La storia gli dà ragione e la Juventus vince, sebbene soffrendo e rischiando di perderlo, il suo settimo scudetto di fila – quello che per Allegri è il quarto – e un’altra Coppa Italia. Ma non riesce ad arrivare in fondo in Champions League, dove rischia di uscire già con il Tottenham e illude (e si illude?) nella notte di Madrid. L’impressione è che si sia già vicini alla fine, ma l’imprevisto che ribalta tutto è gigantesco e si chiama Cristiano Ronaldo. La Juventus affida ancora a Max la fase finale del suo progetto di crescita e non si pone limiti – per bocca del suo presidente – nel dichiarare i suoi obiettivi. Non proprio la “halma” che Allegri ha sempre predicato. La Juve domina il campionato, ma non brilla quasi mai, zoppica e viene eliminata in Coppa Italia e disputa una delle Champions più sottotono – con l’unica eccezione del ritorno contro l’Atletico Madrid. Curiosamente è ancora una squadra che incarna la nemesi di Allegri, l'Ajax con la sua qualità di manovra - a mettersi in mezzo. Allegri è aspramente criticato da parte della tifoseria e dell'opinione pubblica: la Juventus si esprime al di sotto delle proprie potenzialità.

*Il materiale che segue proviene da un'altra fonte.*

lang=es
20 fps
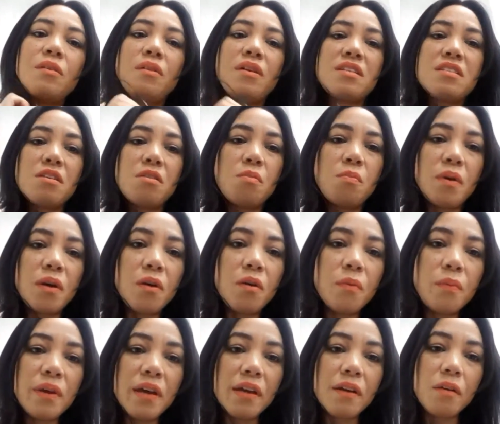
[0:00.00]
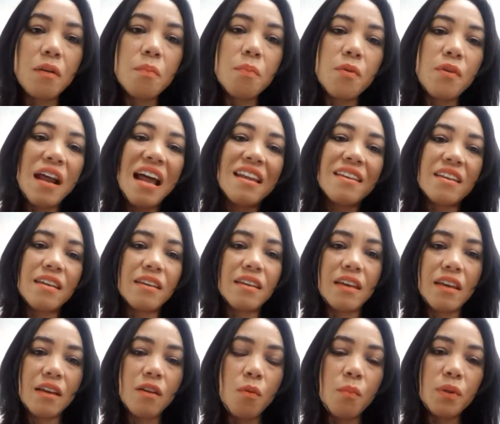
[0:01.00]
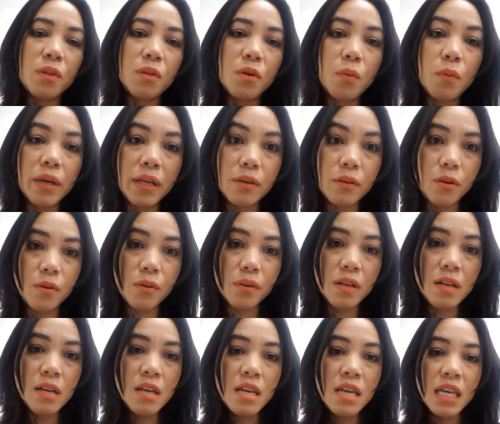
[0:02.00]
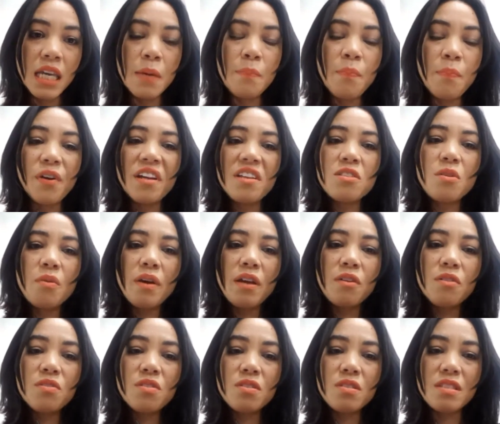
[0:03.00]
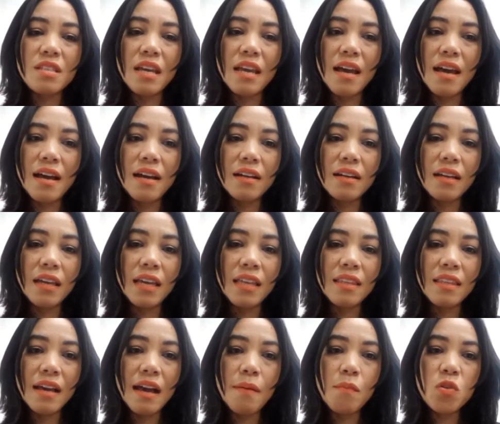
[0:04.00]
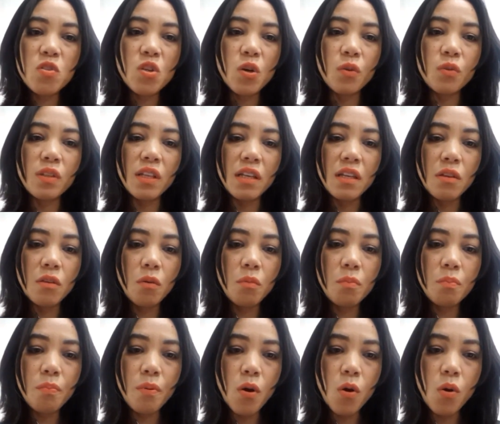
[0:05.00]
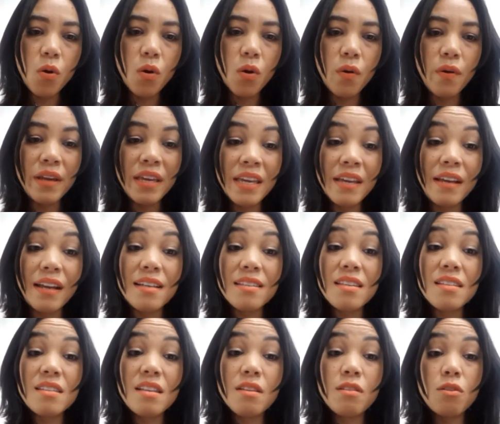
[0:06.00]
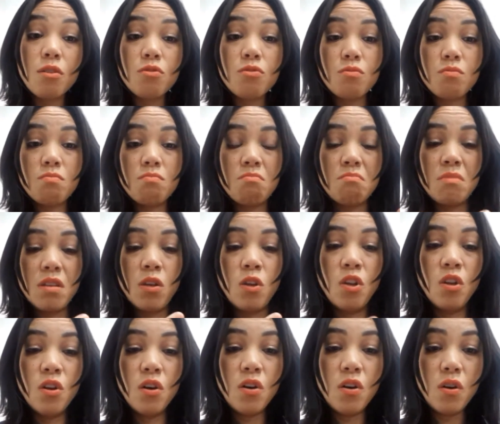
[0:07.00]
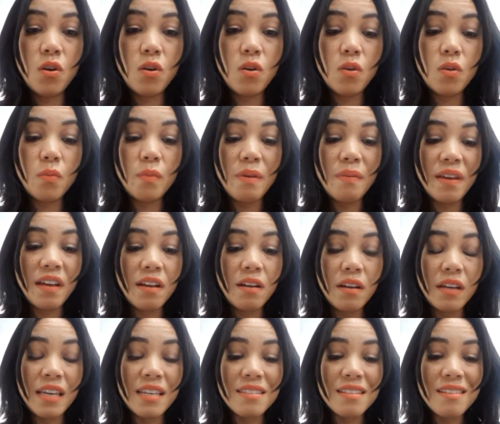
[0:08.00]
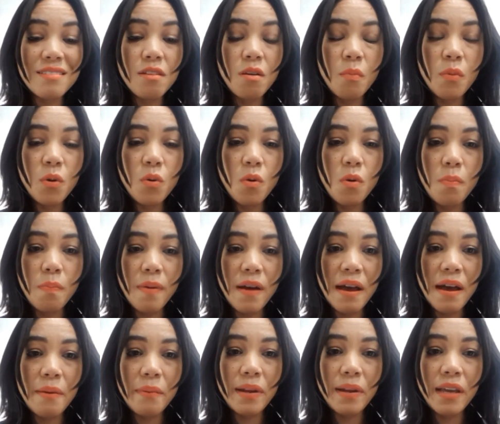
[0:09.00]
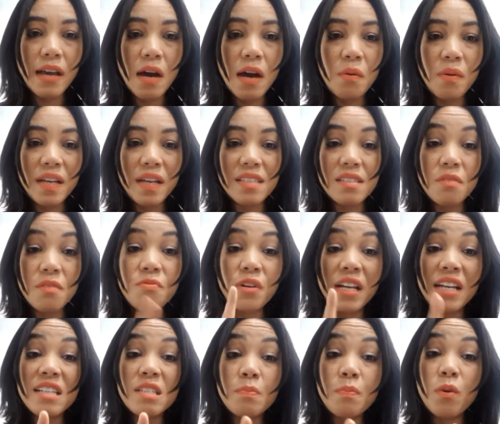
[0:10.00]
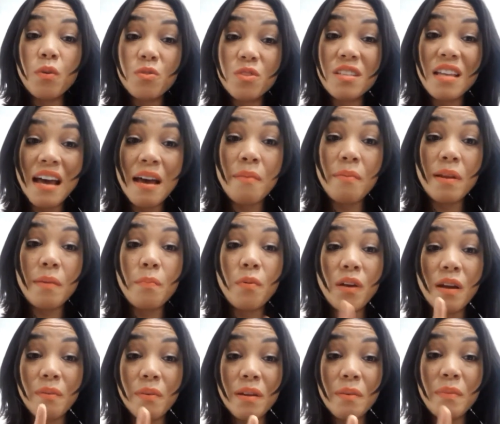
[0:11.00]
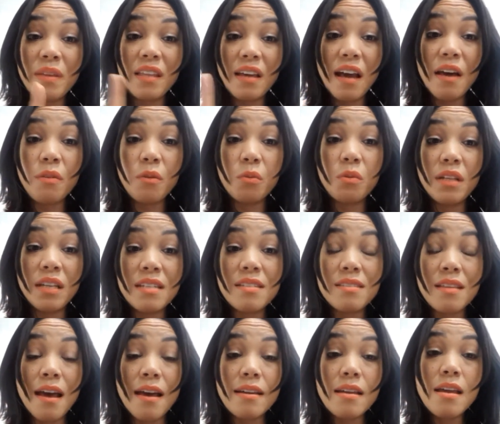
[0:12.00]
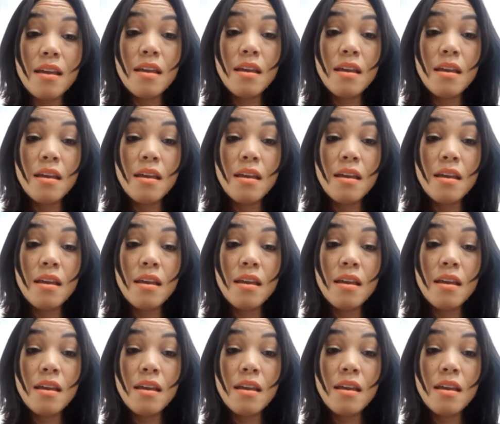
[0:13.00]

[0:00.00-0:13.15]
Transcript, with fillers: de hacer un buen gobierno por alguien que cometió un error. Y por eso ellos se han, eh, digamos, contenido un poco. Y gracias a Dios, no me ven quizás como culpable, aunque sí fui responsable por haberme dejado utilizar,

La Juventus di Cristiano Ronaldo esce mestamente dalla Champions League.

Spesso accade che in una storia d’amore che l’amore, appunto, sfumi pian piano trasformandosi in affetto. La chimica tra Allegri e la Juventus ha prodotto solo trionfi in Italia, prestigiose campagne europee con vittime e stadi illustri – Real Madrid, Westfalenstadion, Ethiad e Old Trafford, Wembley, il Barcellona di Messi – e alcune delusioni cocenti, frutto probabilmente di motivi contingenti e dell'eccessivo pragmatismo in cui le ultime Juventus sono state un po' imprigionate. Comunque emozioni, abbastanza per parlare di un’era dorata che si conclude, di una storia indelebile i cui bei ricordi ultimamente apparivano soltanto un po’ sbiaditi: si sa, basta poco per cancellarli nel tremendo mondo del calcio che macina tempo e giorni andando sempre avanti. Così, per salvaguardarli e prima che la chimica scomparisse del tutto, la decisione: Allegri non sarà l'allenatore della Juventus nella prossima stagione. Ad un certo punto, ci si rende conto che la persona che si ha accanto non è più quella giusta per continuare a crescere. Si saluteranno come due vecchi amici, Allegri e la Juventus: si sono dati tanto, hanno dato tanto ai sostenitori della Vecchia Signora. Ma saper prevenire il cambiamento a volte è più importante e coraggioso che sapersene adattare. Lo sa bene anche lui in fondo: "c'è da fare i complimenti ai ragazzi", ripeteva puntualmente dopo ogni partita. Dopo cinque anni, è giusto che vadano fatti anche a lui.

 I festeggiamenti dopo l'ultimo scudetto vinto il 20 aprile: l'ottavo consecutivo per la Juve, il quinto per Allegri.